(Dataset entries)
*** Begin section ***

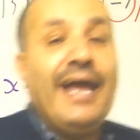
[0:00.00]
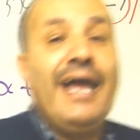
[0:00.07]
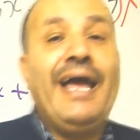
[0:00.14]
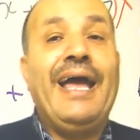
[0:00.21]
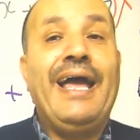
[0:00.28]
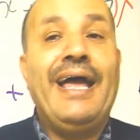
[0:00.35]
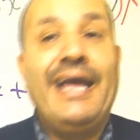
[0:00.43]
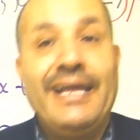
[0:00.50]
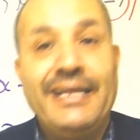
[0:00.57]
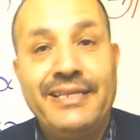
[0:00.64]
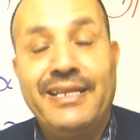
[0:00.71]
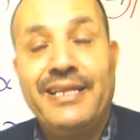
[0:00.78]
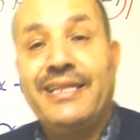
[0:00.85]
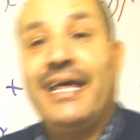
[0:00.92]

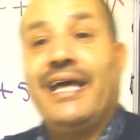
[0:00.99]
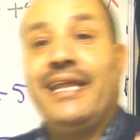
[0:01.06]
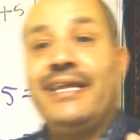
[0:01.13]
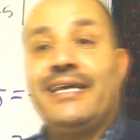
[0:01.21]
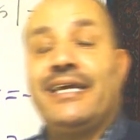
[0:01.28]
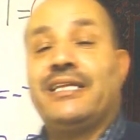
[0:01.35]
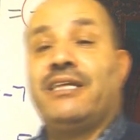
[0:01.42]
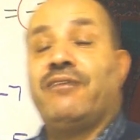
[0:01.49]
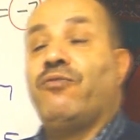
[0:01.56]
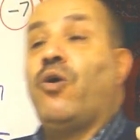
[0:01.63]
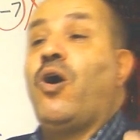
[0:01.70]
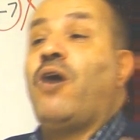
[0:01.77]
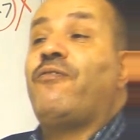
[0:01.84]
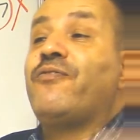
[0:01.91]
and the negative
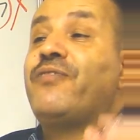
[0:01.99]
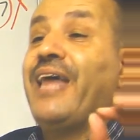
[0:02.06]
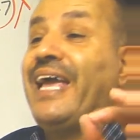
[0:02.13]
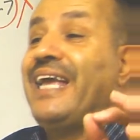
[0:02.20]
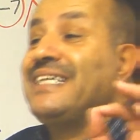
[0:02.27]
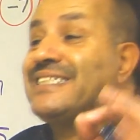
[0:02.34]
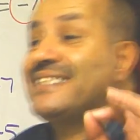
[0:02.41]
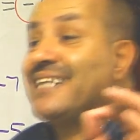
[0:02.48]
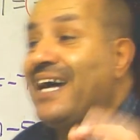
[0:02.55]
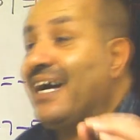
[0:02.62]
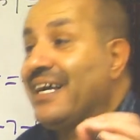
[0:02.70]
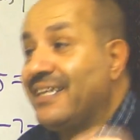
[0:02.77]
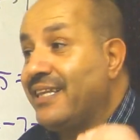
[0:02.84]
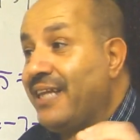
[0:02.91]
of the
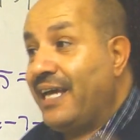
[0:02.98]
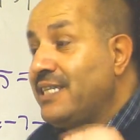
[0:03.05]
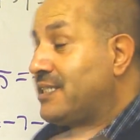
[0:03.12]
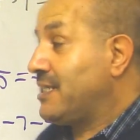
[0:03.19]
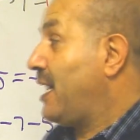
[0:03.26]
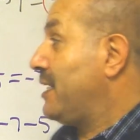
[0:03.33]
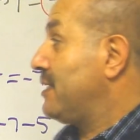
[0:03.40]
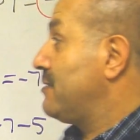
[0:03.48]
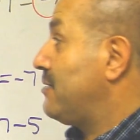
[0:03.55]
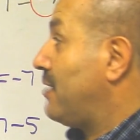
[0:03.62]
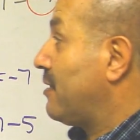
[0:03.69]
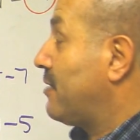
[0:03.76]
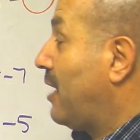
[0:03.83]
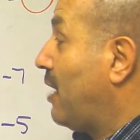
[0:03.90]
inside. The inside,
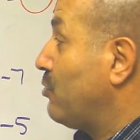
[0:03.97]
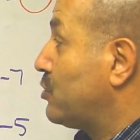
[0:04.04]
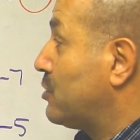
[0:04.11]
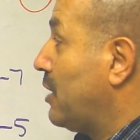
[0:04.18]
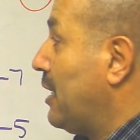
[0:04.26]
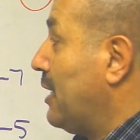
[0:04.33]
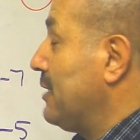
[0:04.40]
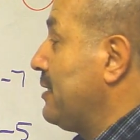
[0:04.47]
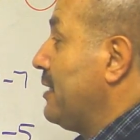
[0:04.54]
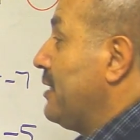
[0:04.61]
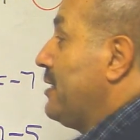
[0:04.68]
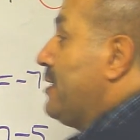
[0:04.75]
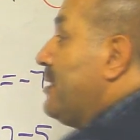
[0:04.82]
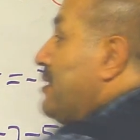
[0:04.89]
not the outside.
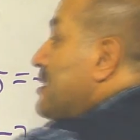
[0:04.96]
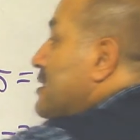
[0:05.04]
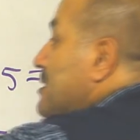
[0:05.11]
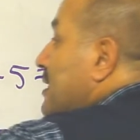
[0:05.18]
This is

*** End section ***

* What this task involves *
Could you output every record above exactly as written, leaving out the pictures?

* Answer section *
[0:00.00]
[0:00.07]
[0:00.14]
[0:00.21]
[0:00.28]
[0:00.35]
[0:00.43]
[0:00.50]
[0:00.57]
[0:00.64]
[0:00.71]
[0:00.78]
[0:00.85]
[0:00.92]

[0:00.99]
[0:01.06]
[0:01.13]
[0:01.21]
[0:01.28]
[0:01.35]
[0:01.42]
[0:01.49]
[0:01.56]
[0:01.63]
[0:01.70]
[0:01.77]
[0:01.84]
[0:01.91]
and the negative
[0:01.99]
[0:02.06]
[0:02.13]
[0:02.20]
[0:02.27]
[0:02.34]
[0:02.41]
[0:02.48]
[0:02.55]
[0:02.62]
[0:02.70]
[0:02.77]
[0:02.84]
[0:02.91]
of the
[0:02.98]
[0:03.05]
[0:03.12]
[0:03.19]
[0:03.26]
[0:03.33]
[0:03.40]
[0:03.48]
[0:03.55]
[0:03.62]
[0:03.69]
[0:03.76]
[0:03.83]
[0:03.90]
inside. The inside,
[0:03.97]
[0:04.04]
[0:04.11]
[0:04.18]
[0:04.26]
[0:04.33]
[0:04.40]
[0:04.47]
[0:04.54]
[0:04.61]
[0:04.68]
[0:04.75]
[0:04.82]
[0:04.89]
not the outside.
[0:04.96]
[0:05.04]
[0:05.11]
[0:05.18]
This is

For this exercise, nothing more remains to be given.